## REQUIREMENT
Please copy the data exactly as it stands, minus the images.

Records from a data collection:

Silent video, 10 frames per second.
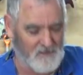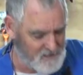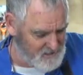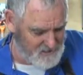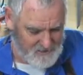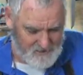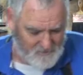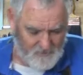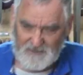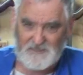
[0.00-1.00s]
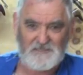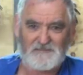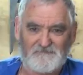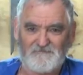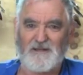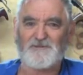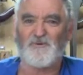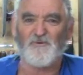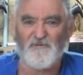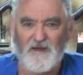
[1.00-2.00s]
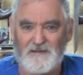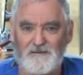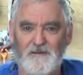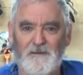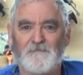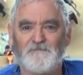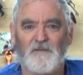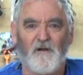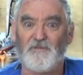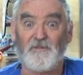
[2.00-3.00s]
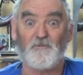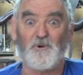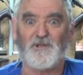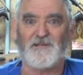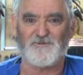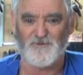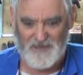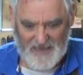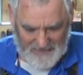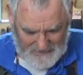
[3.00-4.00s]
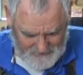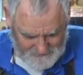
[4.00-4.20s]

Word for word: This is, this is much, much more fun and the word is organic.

## RESULT BELOW
Silent video, 10 frames per second.
[0.00-1.00s]
[1.00-2.00s]
[2.00-3.00s]
[3.00-4.00s]
[4.00-4.20s]

Word for word: This is, this is much, much more fun and the word is organic.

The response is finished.